Tuesday, April 22, 2008
(part 57) FRANK ZAPPA, TOM WILSON, AND "COLOR HIM IN"
© Charles Steiner/Retna Ltd.
Bob Dylan and Tom Wilson Photo by Don Hunstein
I have already said it was Frank Zappa who asked Tom Wilson at Verve Records to take a personal interest in the album "Color Him In." Tom pressed Verve to lease the master from Our Productions, who had produced the album, and to release it on Verve. In the original deal Tom got Verve to advance $10,000 to me personally in the form of a check. I was not aware of this at the time, because neither Tom or Frank ever told me about it.
When the contracts were sent to Steve Clark at Our Productions the check was in with the rest of the paper work. I never saw what was actually sent by Verve at the time. Steve brought the check to me and said there'd been a mistake and that Verve had accidently put my name on the check. He said it was not mine and told me it was money to pay for session costs. He asked me to endorse it so he could deposit it in the company account for use in paying studio costs.

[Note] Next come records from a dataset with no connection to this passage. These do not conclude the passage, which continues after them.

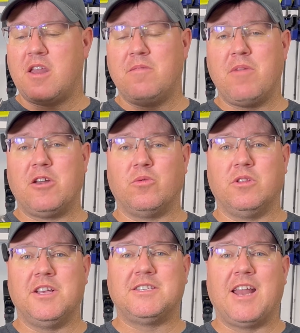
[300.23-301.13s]
had made a
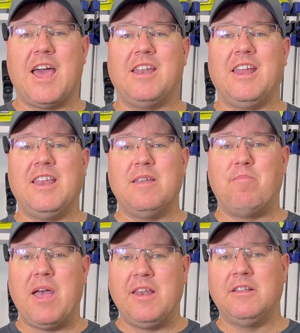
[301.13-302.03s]
release that had an
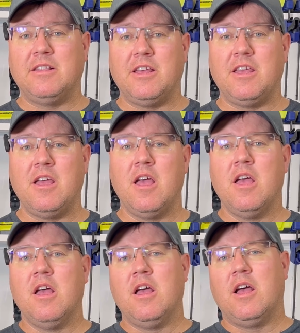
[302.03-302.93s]
independently
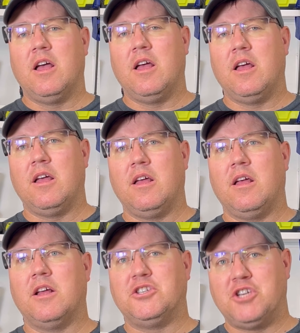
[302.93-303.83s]

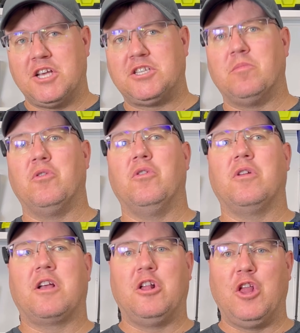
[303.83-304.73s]

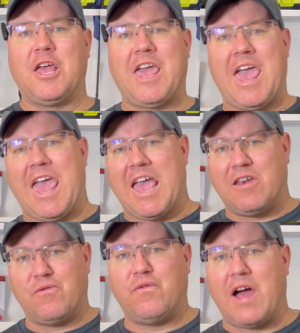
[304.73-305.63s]
adjustable click
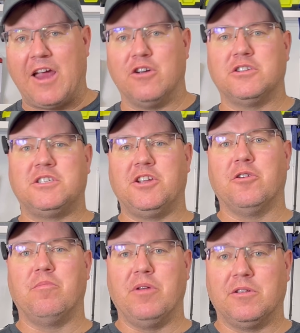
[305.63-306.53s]
and fire
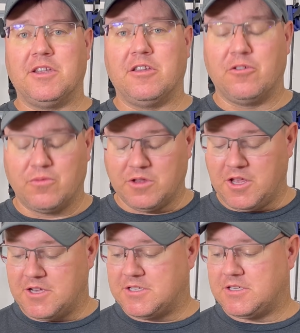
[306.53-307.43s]
sear built into the
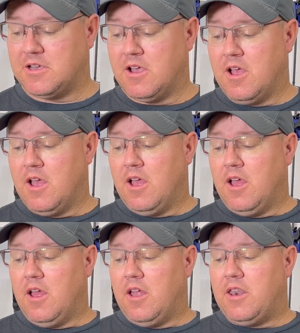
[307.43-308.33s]
release.
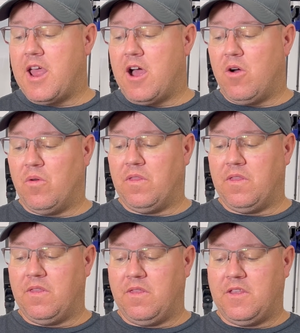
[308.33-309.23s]
Now,
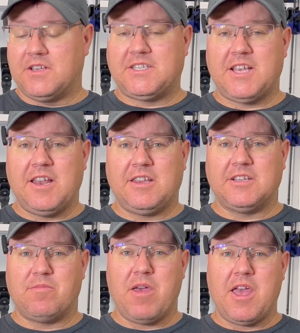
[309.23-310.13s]
the Ascent
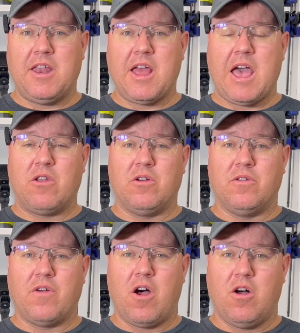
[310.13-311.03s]
is made out
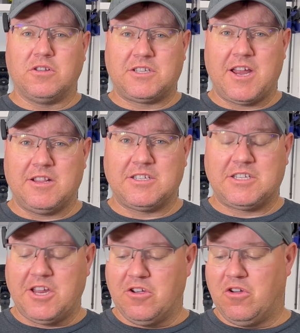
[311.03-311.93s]
of all stainless
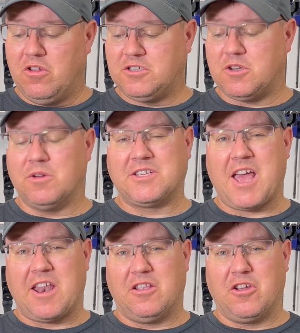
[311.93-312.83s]
steel, so it's
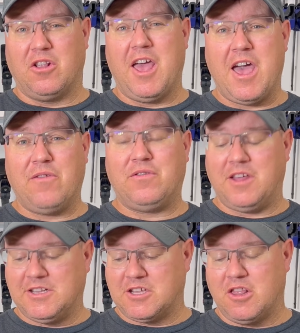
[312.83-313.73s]
got a little heft.
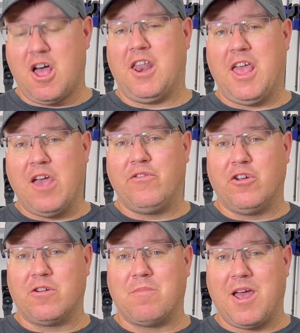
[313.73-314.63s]
It's a lot
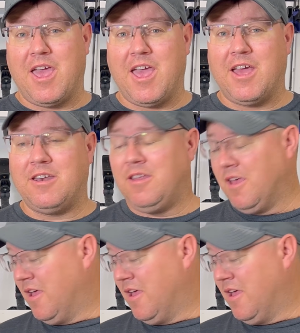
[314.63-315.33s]
heavier in my hand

Now get this. I believed him. I never questioned him for a moment. I trusted him. This is how I was treated from the beginning by Steve Clark. He was like a big brother to me from the first time I met him, and once again, as so many times before, I responded to how he treated me and not to what he was actually doing.
It was not until years later when I ran into Tom Wilson that he made me aware of the facts. "Oh, no, Bobby," he said, "that money was for you. I made sure that Verve sent you the check personally." This was Tom's response after hearing what I have just written here about Steve Clark and his lie to me regarding the check.
As if that were not enough Steve used the money to pay my weekly salary of a $100 a week for 2 years of writing songs for his publishing company Since Music. So, in essence, Steve ripped me off for the $10,000 and then turned around and used it to pay me to write songs for him. He got about 70 songs or so and it didn't cost him a penny to do it.
It's a little hard to get ahead when your friends are doing this sort of thing to you. Like I said, at the time I knew nothing about what had transpired between myself and my good buddy "Steve-o." I was just glad that the album was getting released and concentrated on that aspect of the Verve deal.
The fact was, that I'd brought the label deal to Steve Clark via Frank Zappa, written the songs, recorded them, and paid myself with my own money to do this for Steve Clark's companies Our Productions and Since Music.
In copyright law there is something known as the law of copyright reversion. It would seem apparent to me, in light of what I have told you here, that any publishing deal I signed in 1966 with Since Music and Steve Clark would be null and void on it's face based on these facts.
What Steve did constituted a fraud against me as well as a theft. He stole my money. It would seem that any claim by Since Music and Steve Clark of rights to my songs would be clearly and legally beyond the pale of common sense at this point.
I would be more than pleased to end up in a court of law and make my case for the rights to any and all of my songs that were, and/or are listed as property of Since Music. I, Robert Parker Jameson aka Bobby Jameson, do herein claim any and all rights to each of my works listed with Since Music and/or Our Productions. This would include any and all of "Color Him In."
As you have probably figured out by now, there was little in the way of fair play when it came to Bobby Jameson and the business of music. I was unfortunate to a fault when it came to matching up with unscrupulous persons in the music industry. These constant elements of trust and disappointment over many years were the ground work for a version of Bobby Jameson that was combative, forceful, and destructive, as well as creative. I in no way blame what I eventually did on others, but what I will do, and am doing, is to lay out the impossible nature of the task I had to contend with throughout the 60's.